У Эйрены (тогда еще Мелании) был дед, который, случалось, потихоньку от ее родителей–христиан рассказывал ей про Афродиту и Анхиза, про Эрота и Психею, про Зевса и Алкмену…[14] Боги и богини любили своих смертных избранников иначе, чем Христос! Давали им счастье обладания, а не только бессмысленное томление и горестное усыхание плоти в какой‑то там мрачной пещере. Если б дед не умер, он ни за что не позволил бы отдать его любимицу в монастырь…
Ой, грех, грех! Видно, проведал Господь про греховные мысли рабы своей Эйрены (не зря же про него говорят, что он – всеведущий!), вот и решил наказать ее. Если правду уверяют, что без Бога – не до порога, то и нынче до порога монастырского именно Господь довел Эйрену, и сподобил этот порог перешагнуть, и тишину в природе содеял, чтобы услышала она стон раненого язычника…
Эйрена присела на корточки и осторожно перевернула на спину тяжелое тело.
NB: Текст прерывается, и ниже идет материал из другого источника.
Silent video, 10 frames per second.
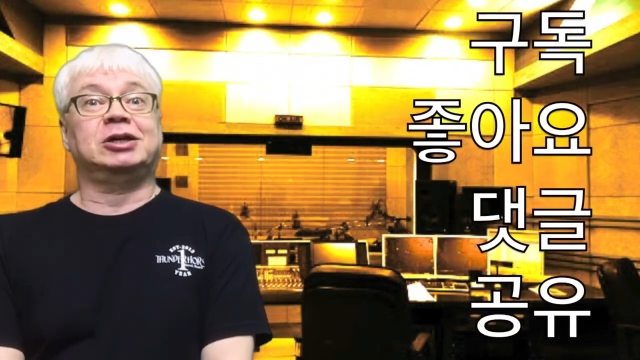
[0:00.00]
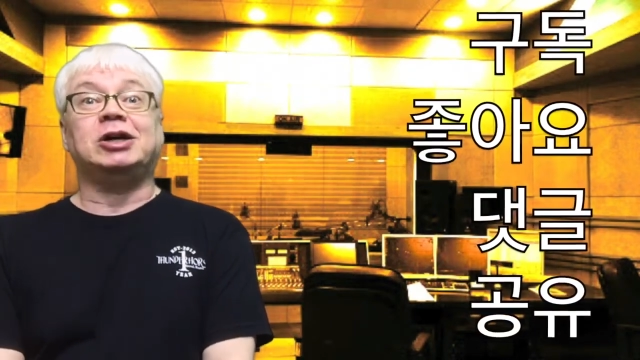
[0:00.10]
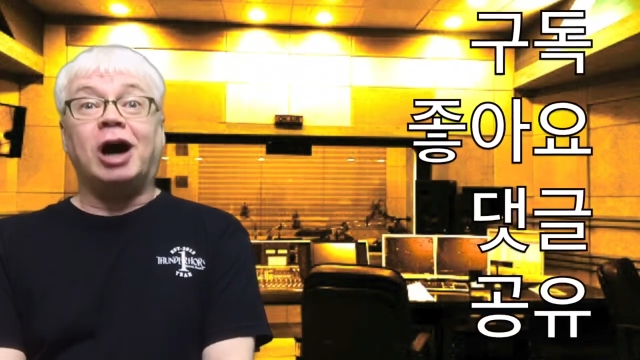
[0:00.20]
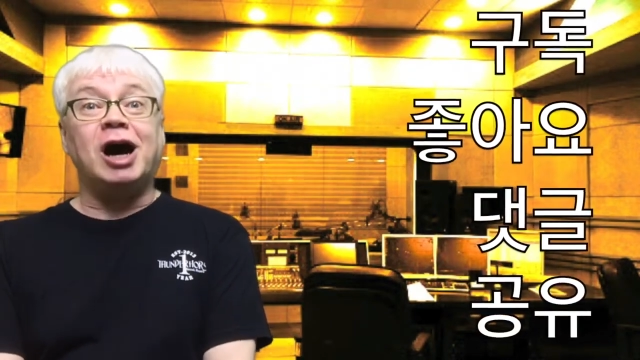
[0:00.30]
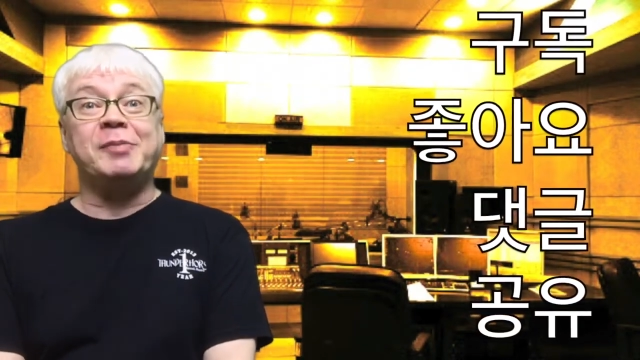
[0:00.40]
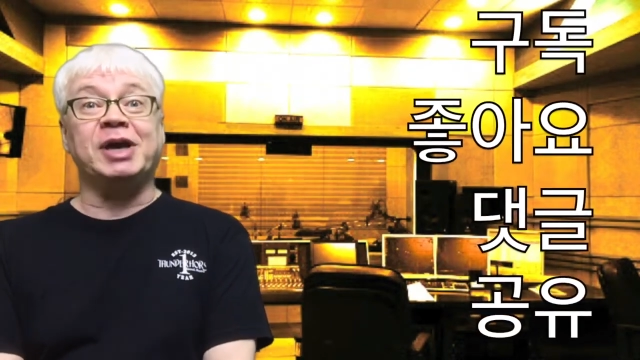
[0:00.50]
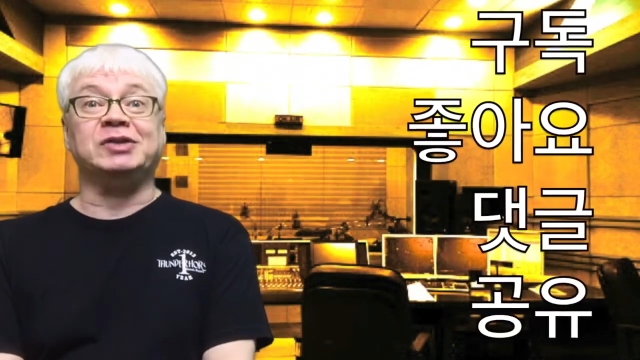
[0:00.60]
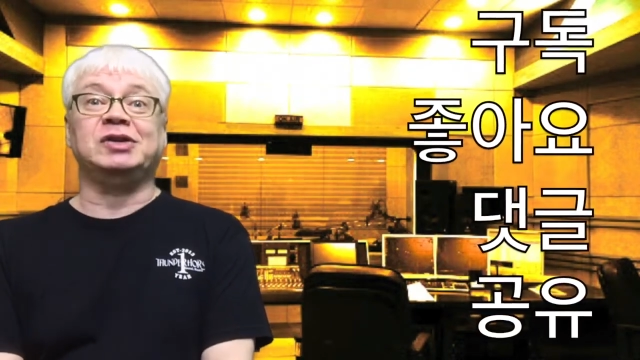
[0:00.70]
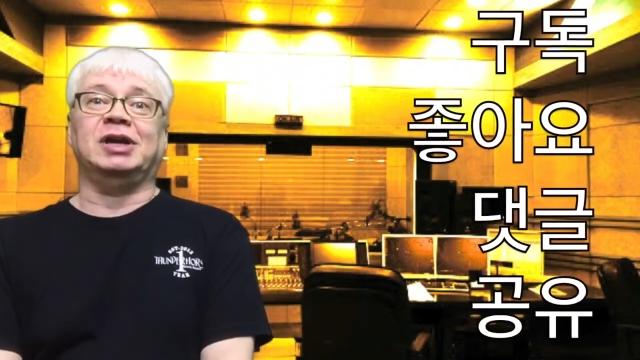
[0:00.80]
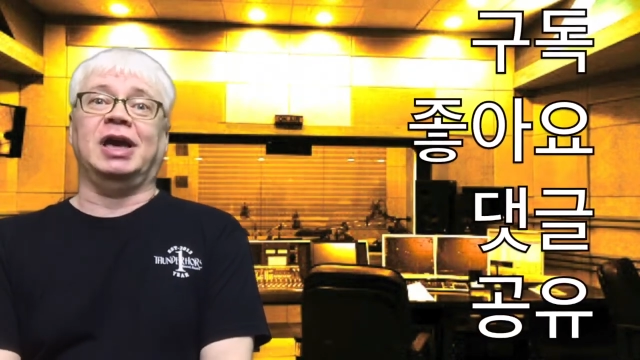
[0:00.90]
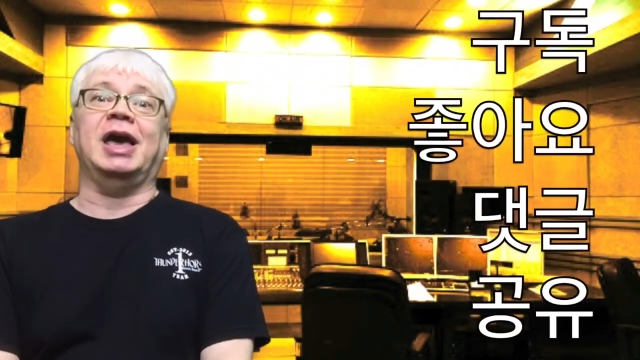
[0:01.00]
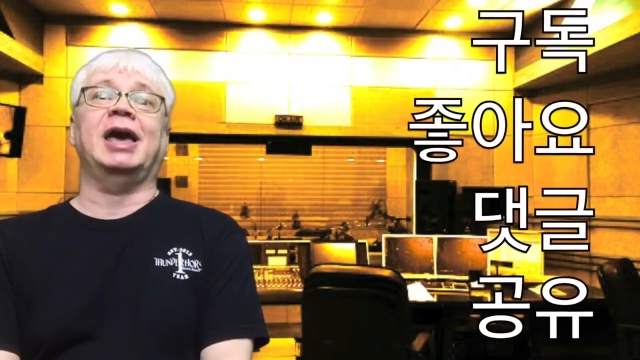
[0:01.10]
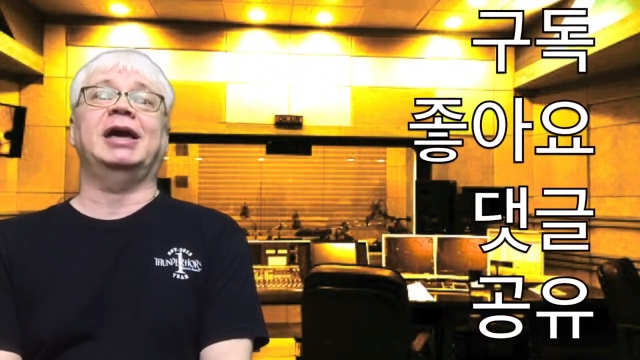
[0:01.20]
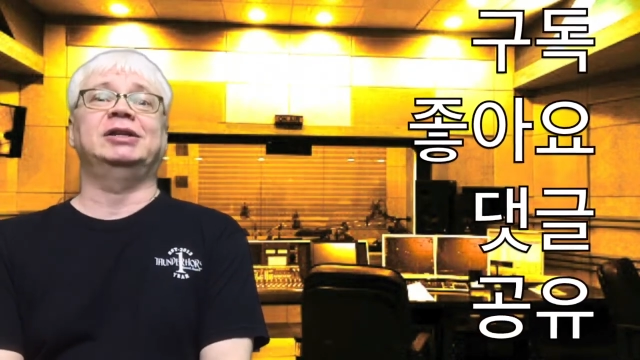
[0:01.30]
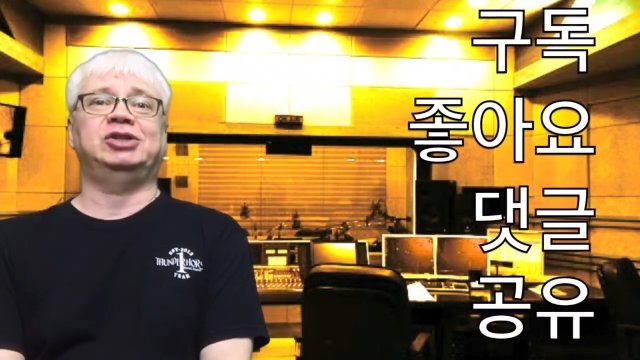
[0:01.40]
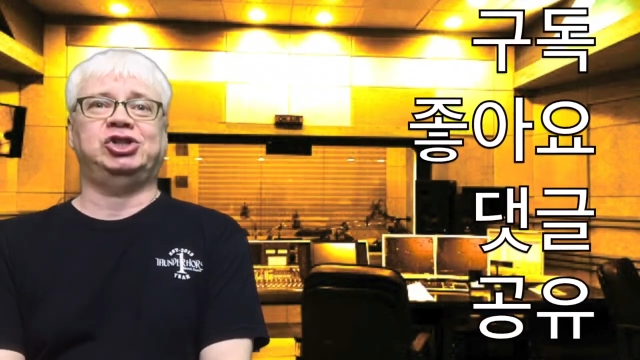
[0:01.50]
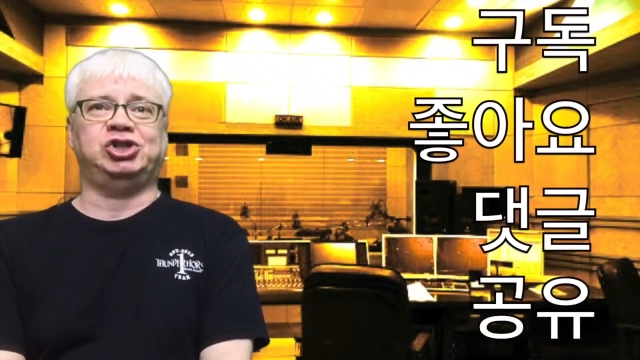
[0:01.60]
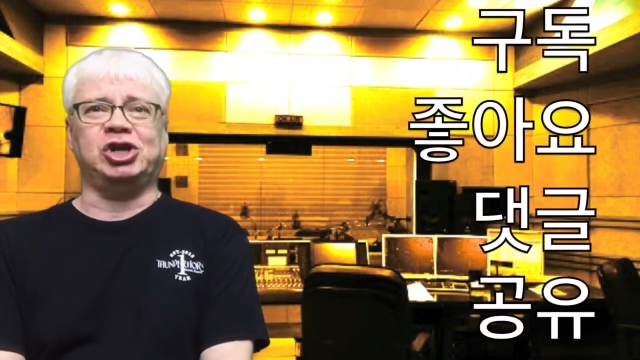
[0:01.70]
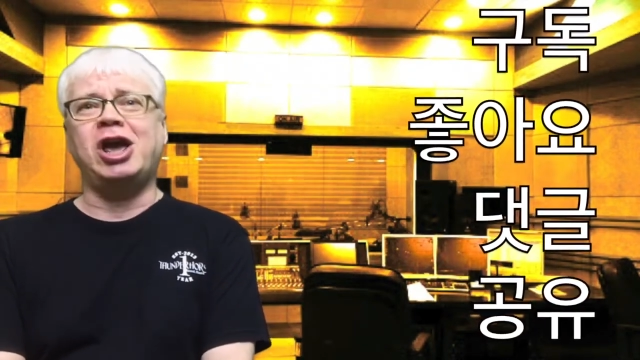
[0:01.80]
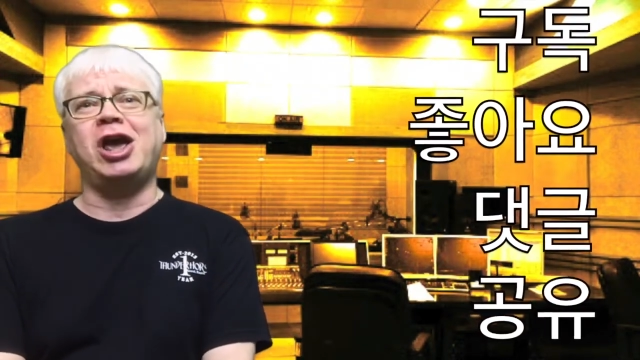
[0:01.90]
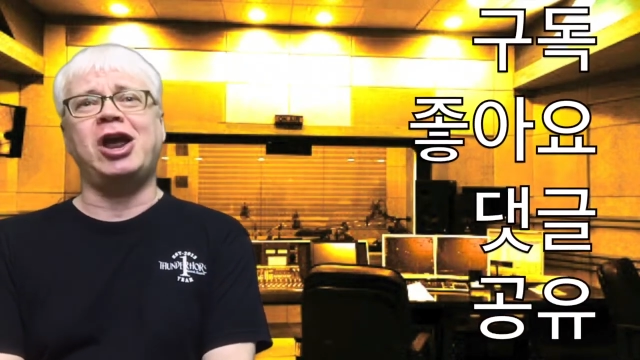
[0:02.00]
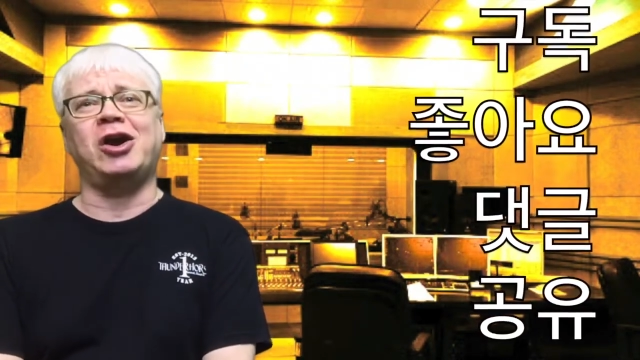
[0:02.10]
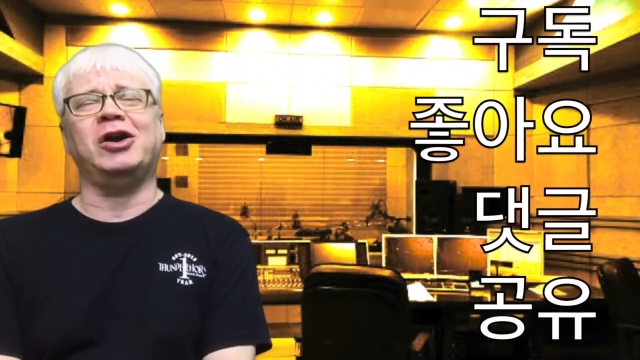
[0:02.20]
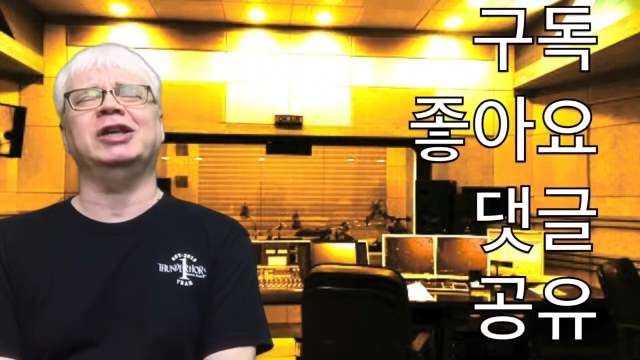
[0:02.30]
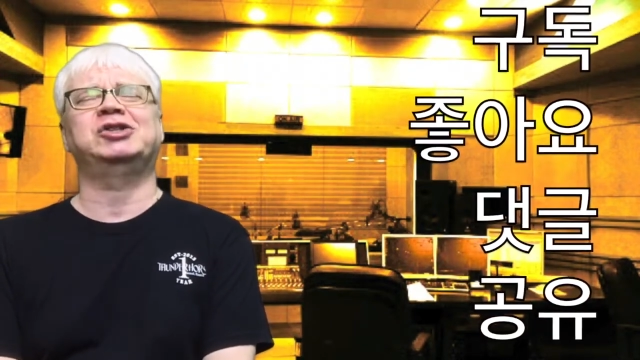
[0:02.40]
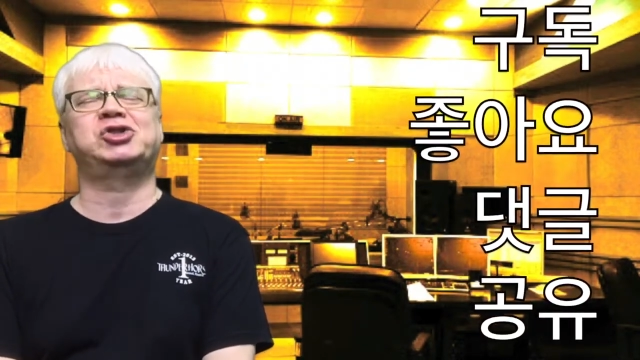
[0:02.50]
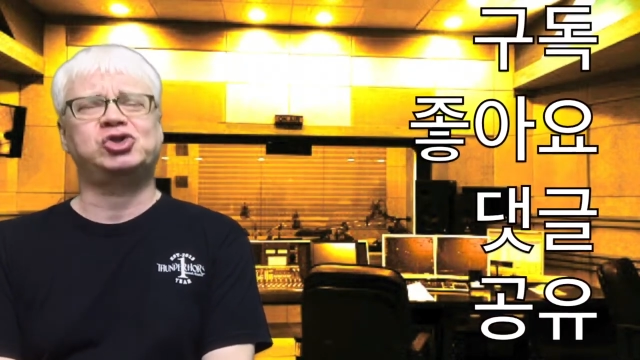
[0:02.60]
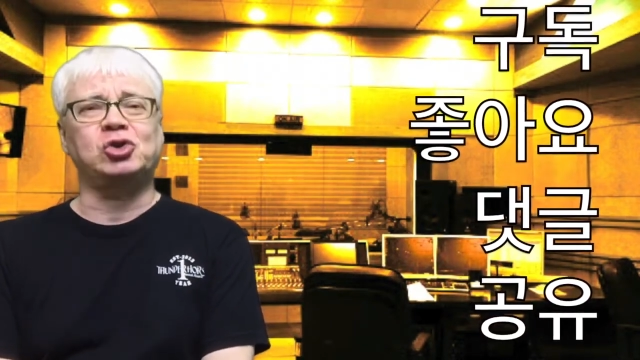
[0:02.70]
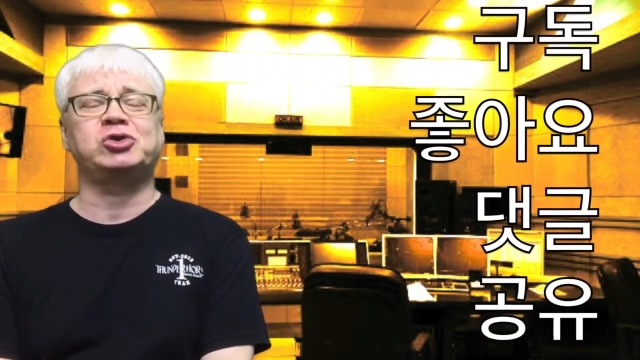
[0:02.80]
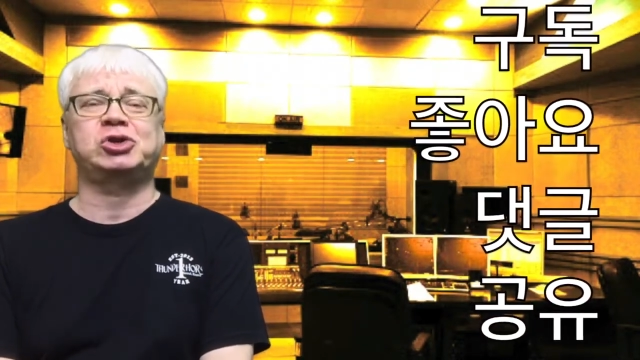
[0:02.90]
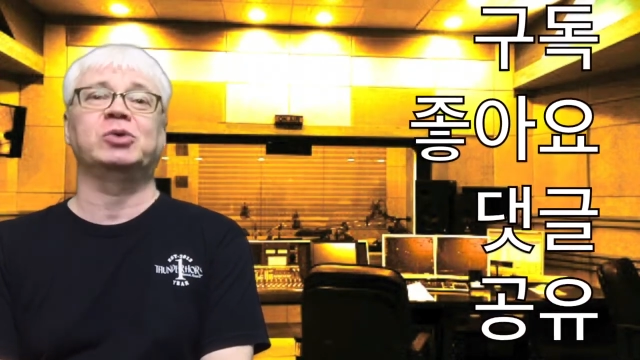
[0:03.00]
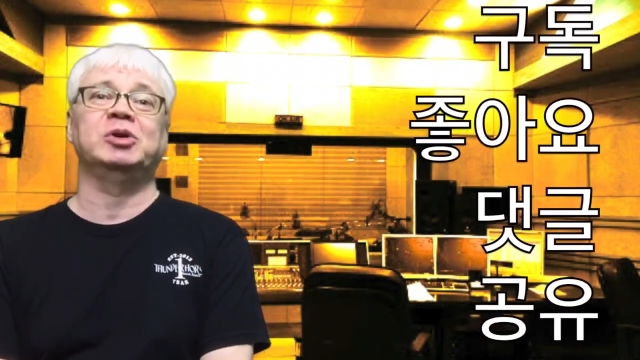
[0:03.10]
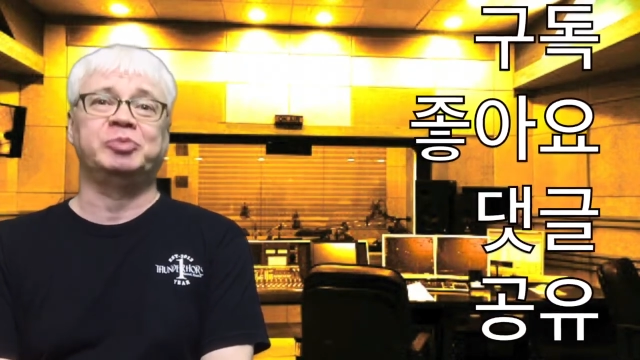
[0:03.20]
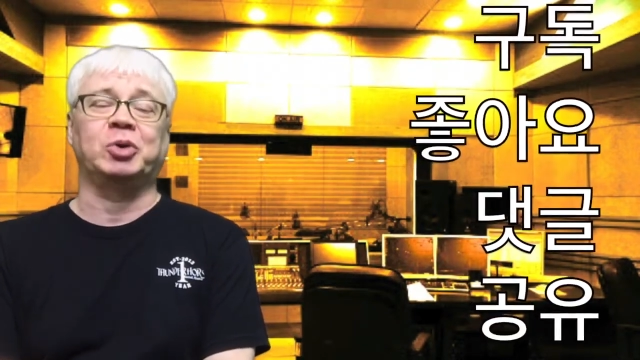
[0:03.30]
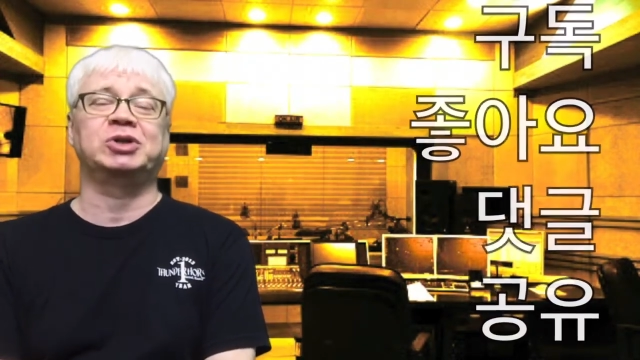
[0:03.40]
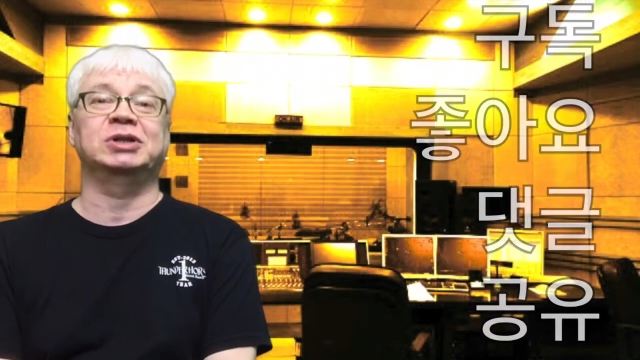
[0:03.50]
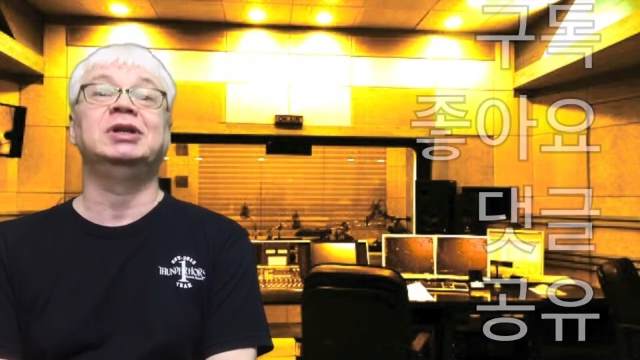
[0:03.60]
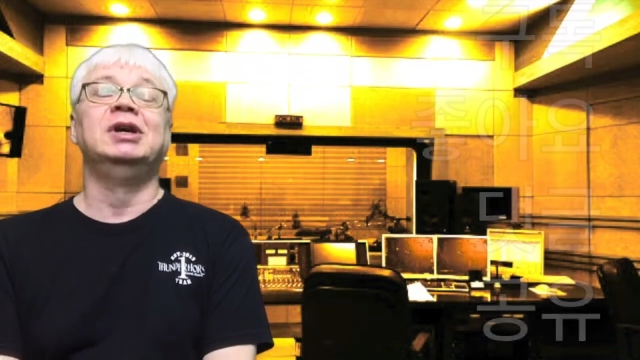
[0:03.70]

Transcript: comment, and share. It's so important.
На язычнике грязная холщовая рубаха распояской, штаны и сапоги из тщательно выдубленной, мягкой кожи. Лицо скуластое, недоброе – он даже в беспамятстве злился на кого‑то. Наверное, на того, кто нанес ему тот удар по голове: кровь запеклась на виске.
Что‑то словно толкнуло Эйрену. Она глянула в сторону и вдруг увидела поодаль, за камнем, еще одного человека, лежащего недвижимо. Осторожно приблизилась – и зажала рот рукой: тот человек был мертв. Это был один из воинов Цимисхия – в короткой тунике, высоко зашнурованных сандалиях, с плоским мечом. Вот только этот меч не валялся рядом с хозяином, а торчал в его животе… Кровь вокруг раны уже почернела и свернулась – точно так же, как кровь на виске руса.
Эйрена покачала головой: все понятно! Скиф был ранен, но отомстил за себя, убил грека, а потом лишился сознания. Она перекрестилась без страха, но с сожалением: ведь на шее у мертвого был крестильный крест. Собрат по вере! А этот скиф – дикарь… Ну что ж, если Господь не помог рабу своему, то Эйрена уж точно ничем не поможет. А потому она отвернулась от мертвого и вновь приблизилась к живому.
С виду обычный воин, однако все русы, которых она прежде видела, были острижены в кружок, а у этого голова бритая, только одна прядь волос свисала с правой стороны. Кажется, у варваров это означает знатность рода. А еще у него странные, длинные усы. Но бороды, излюбленной греками, нет – подбородок твердый, словно каменный, чуть–чуть тронут щетиной. А это что?! В левом ухе серьга с двумя жемчужинами и рубином!
Эйрена потянулась было к ней, да тут же и отпрянула, вспомнив, как недавно кто‑то из монашек обмолвился: у скифского‑де князя в ухе драгоценная серьга.
Неужто перед нею князь русов, именуемый каким‑то варварским именем… Святослав, кажется?!
Ах, Боже праведный! Ах, среброногая Афродита! Вот какие чудеса случаются на свете!
Что же делать Эйрене? Поднять крик? Позвать на помощь? Если о раненом язычнике узнает матушка–настоятельница, она немедля пошлет гонца в императорские войска. Наверное, так и следует поступить!